Augusta Chronicle: Panel approves BELL's plans to serve 500 scholars in 17 Augusta schools
Panel seeks OK to boost class sizes
By Preston Sparks | Staff Writer
Wednesday, January 13, 2010
A Richmond County school board committee agreed Tuesday night to seek a state waiver on the maximum class size for elementary grades and for those taking English as a second language.
The move, which must be approved by the full board, would raise the maximum by two more pupils, but officials were quick to note that most classes aren't pushing the current limit. The waiver request is meant to address a few classes that have recently exceeded approved numbers by one student.
Missoura Ashe, the executive director for Richmond County elementary schools, said the waiver provides "a safety net" across the board should it be needed and would prevent the system from having to hire extra teachers for the two kindergarten and one English Language Learners classes that have slightly exceeded their limit. Without the waiver, those classes would have to be split.
School board President Marion Barnes said the system is financially strained, "so we don't have any choice" but to ask for the waiver.
Without a waiver or split classes, officials said, the school system's state funding could be diminished for violating maximum class sizes. The waiver request would ask that the allowed maximum sizes be increased from 20 to 22 pupils for kindergarten, 21 to 23 for first through third grades, and 28 to 30 for fourth and fifth grades. As for English Language Learners classes, two more pupils would be allowed beyond the current approved levels for classes with no paraprofessional: 11 for kindergarten through third grade, 14 for grades four through eight and 18 for ninth through 12th. For those with a paraprofessional, the current maximum is 13 for kindergarten through third, 15 for fourth through eighth and 20 for ninth through 12th.

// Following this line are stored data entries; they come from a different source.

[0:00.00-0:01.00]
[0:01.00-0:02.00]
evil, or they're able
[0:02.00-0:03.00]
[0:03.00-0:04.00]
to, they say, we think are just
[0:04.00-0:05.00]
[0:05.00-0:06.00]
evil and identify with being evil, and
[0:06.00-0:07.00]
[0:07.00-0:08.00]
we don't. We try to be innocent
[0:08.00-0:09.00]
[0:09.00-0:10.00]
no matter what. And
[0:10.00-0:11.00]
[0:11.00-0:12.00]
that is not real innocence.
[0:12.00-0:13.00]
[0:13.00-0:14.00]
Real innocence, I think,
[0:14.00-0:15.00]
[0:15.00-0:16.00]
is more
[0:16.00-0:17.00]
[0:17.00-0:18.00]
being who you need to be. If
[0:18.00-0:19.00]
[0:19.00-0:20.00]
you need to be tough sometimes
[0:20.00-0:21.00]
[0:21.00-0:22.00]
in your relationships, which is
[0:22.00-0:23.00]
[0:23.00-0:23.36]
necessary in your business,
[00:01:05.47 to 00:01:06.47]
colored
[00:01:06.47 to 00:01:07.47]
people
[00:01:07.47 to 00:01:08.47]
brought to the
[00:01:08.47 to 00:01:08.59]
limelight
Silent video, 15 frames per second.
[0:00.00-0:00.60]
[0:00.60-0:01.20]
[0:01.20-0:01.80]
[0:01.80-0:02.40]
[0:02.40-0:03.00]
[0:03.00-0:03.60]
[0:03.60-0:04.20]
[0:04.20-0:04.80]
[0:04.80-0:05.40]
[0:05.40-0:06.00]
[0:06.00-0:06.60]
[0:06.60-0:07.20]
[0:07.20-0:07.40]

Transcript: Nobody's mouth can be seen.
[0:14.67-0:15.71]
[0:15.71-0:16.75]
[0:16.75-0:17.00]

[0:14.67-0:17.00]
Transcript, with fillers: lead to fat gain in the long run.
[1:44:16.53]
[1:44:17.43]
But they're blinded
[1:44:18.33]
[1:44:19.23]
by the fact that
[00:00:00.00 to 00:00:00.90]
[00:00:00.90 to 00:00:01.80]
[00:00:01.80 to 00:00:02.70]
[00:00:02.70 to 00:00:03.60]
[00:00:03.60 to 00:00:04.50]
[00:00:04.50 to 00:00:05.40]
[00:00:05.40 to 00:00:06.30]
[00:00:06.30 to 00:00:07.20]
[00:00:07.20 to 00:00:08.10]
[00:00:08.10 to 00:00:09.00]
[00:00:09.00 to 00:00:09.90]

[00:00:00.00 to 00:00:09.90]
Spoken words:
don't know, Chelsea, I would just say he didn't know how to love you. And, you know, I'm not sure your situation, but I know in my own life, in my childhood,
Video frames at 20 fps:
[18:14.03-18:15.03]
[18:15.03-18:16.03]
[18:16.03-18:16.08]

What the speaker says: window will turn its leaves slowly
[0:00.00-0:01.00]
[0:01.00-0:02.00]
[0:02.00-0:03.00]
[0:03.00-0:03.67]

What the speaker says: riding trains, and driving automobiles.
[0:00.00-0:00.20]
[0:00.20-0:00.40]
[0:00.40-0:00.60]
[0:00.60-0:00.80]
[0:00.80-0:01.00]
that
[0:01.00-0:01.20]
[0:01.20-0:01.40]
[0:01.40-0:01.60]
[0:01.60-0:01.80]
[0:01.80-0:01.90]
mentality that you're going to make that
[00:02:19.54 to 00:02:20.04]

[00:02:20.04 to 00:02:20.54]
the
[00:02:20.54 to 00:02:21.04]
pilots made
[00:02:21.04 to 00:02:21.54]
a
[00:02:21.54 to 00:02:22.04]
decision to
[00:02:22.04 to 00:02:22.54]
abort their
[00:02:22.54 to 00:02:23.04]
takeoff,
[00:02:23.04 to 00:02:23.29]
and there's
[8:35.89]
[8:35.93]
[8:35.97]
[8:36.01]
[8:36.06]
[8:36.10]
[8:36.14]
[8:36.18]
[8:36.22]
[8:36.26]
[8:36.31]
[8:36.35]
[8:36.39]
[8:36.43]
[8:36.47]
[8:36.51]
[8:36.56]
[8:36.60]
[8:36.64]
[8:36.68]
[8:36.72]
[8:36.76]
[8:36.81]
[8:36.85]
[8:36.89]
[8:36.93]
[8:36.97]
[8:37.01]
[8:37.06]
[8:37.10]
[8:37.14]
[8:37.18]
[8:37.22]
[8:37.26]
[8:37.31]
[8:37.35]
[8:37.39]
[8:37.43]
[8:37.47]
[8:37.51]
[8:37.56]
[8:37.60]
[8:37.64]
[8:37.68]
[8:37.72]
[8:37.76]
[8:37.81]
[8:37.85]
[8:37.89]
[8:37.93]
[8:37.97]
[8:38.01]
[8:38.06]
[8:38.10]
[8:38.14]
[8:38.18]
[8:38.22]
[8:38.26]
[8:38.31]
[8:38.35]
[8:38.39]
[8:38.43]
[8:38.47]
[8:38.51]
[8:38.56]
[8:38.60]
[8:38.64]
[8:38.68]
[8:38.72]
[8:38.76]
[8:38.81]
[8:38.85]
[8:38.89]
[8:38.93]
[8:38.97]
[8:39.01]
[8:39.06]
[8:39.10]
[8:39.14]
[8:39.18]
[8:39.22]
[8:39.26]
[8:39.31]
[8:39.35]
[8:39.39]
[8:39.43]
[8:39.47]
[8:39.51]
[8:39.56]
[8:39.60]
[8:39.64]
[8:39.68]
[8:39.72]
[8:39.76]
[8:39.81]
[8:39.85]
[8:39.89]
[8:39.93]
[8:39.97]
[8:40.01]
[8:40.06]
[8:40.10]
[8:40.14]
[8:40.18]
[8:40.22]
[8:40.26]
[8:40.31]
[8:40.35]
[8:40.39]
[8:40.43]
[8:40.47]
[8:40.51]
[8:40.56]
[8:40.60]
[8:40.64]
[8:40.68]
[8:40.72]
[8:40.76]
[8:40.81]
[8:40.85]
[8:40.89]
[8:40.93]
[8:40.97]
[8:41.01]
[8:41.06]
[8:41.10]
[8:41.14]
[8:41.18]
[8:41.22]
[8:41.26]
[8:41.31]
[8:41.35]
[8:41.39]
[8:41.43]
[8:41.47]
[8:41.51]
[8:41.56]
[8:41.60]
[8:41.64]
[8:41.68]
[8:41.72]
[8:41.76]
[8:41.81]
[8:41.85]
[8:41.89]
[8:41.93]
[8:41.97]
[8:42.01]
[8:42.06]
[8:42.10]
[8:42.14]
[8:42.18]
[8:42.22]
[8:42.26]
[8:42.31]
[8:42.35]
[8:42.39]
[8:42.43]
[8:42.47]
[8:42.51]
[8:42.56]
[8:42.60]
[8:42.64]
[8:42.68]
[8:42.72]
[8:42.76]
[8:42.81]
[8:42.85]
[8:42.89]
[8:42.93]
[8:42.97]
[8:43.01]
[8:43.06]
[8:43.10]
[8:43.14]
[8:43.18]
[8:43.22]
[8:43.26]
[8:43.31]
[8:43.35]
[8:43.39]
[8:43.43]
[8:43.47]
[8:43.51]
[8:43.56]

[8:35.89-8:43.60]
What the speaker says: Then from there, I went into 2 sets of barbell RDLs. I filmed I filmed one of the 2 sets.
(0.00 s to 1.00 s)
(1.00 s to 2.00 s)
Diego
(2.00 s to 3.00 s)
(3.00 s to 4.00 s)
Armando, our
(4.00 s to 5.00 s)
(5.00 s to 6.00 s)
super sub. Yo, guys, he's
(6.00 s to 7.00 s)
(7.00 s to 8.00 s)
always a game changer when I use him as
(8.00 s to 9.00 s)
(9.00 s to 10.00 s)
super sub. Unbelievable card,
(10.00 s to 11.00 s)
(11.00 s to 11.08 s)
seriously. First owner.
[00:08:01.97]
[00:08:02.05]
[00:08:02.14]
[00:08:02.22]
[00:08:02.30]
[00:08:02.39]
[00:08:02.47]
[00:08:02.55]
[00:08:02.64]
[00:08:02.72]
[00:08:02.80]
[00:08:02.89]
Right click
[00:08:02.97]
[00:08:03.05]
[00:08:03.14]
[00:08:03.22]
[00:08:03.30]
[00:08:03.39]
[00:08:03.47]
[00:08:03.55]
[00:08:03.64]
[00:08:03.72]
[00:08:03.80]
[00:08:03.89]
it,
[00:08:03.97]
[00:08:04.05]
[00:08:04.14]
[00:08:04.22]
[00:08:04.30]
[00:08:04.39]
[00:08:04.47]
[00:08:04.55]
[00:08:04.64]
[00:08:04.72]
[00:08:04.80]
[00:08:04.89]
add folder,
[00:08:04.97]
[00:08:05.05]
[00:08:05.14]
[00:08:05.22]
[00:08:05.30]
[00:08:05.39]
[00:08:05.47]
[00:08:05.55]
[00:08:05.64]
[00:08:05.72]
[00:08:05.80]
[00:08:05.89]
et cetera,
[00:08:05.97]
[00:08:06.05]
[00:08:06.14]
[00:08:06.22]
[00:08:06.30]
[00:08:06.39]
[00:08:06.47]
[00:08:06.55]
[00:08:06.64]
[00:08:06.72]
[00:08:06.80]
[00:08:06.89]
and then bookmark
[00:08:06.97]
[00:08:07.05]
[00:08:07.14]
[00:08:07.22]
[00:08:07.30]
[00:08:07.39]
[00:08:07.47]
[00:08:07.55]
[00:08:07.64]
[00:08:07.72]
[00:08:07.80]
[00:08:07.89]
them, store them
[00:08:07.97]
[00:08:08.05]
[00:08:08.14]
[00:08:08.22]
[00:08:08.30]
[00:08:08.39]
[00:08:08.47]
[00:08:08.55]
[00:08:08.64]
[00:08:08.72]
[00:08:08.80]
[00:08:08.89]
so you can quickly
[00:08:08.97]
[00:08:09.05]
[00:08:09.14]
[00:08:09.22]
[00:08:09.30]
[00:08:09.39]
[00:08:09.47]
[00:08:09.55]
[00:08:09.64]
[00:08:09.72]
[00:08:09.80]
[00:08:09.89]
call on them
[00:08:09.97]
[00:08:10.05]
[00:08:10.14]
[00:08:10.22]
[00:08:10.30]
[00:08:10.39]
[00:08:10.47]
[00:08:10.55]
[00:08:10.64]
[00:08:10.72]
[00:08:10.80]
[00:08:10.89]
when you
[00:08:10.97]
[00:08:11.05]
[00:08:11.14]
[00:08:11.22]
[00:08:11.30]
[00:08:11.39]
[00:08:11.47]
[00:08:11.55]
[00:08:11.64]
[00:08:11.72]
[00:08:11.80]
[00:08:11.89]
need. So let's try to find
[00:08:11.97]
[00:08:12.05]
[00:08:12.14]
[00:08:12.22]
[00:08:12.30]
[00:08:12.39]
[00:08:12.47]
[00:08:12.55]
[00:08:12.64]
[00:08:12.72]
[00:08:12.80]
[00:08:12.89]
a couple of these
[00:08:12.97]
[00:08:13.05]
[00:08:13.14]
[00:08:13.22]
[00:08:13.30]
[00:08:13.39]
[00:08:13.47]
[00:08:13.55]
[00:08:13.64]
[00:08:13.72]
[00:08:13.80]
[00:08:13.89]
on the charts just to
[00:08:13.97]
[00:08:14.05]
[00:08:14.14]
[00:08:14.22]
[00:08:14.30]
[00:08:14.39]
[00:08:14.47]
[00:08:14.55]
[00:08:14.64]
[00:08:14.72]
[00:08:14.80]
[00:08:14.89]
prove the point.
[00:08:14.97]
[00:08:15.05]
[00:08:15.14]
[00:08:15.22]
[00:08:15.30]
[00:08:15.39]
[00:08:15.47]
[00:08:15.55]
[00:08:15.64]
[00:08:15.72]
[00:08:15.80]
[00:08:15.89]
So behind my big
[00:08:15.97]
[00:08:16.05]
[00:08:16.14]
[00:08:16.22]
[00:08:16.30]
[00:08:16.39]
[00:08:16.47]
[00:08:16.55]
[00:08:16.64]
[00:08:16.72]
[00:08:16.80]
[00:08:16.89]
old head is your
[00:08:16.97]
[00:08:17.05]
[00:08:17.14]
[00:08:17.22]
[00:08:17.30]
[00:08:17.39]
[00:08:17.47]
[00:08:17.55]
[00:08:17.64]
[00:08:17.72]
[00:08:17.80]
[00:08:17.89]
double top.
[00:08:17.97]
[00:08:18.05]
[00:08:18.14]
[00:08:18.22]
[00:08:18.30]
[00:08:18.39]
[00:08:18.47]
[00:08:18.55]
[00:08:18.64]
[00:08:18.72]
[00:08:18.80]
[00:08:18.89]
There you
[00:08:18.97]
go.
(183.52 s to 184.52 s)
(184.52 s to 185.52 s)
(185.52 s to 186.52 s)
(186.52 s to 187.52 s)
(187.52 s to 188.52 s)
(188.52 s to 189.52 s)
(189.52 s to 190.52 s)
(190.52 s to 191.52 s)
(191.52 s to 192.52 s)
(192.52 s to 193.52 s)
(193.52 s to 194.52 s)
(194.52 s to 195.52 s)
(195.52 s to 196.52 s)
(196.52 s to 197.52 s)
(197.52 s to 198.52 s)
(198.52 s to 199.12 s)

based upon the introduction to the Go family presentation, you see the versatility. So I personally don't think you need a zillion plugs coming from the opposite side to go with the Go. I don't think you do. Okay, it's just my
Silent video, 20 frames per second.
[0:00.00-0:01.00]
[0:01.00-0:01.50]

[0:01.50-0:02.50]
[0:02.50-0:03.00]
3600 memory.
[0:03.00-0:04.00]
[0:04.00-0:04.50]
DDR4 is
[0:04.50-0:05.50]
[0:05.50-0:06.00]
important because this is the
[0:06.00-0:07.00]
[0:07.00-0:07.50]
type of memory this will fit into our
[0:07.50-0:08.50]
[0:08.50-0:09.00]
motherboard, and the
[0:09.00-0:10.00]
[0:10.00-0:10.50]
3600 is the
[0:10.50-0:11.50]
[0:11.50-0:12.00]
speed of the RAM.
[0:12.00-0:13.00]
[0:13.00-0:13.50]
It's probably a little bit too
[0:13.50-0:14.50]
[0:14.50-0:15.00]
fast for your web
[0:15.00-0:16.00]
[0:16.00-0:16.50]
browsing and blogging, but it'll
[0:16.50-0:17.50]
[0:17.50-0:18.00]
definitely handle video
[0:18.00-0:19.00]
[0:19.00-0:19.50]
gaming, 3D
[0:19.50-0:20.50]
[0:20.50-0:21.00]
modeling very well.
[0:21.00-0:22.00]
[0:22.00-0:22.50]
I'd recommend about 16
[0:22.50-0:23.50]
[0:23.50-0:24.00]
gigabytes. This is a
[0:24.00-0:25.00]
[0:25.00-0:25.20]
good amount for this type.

In other action at Tuesday night's meeting, committees:
- Agreed to start an after-school program next month through the group Building Educated Leaders for Life, or BELL. The $770,000 program would include 17 schools and serve more than 500 students three days a week for 2 1/2 hours a day. BELL has agreed to fund $225,000 of the cost, and the 17 schools participating are contributing remaining funds through Title 1 and school-improvement money.
- Agreed to reduce the mileage reimbursement school system employees receive from 55.5 cents per mile to 50 cents.
- Approved a three-year, $1.8 million contract with the company Global Scholar to implement a new information system that would start next school year and consolidate several programs that track student databases. One function of the program allows it to send a text message to parents notifying them whether their child made it to class.
The full board is scheduled to meet Tuesday.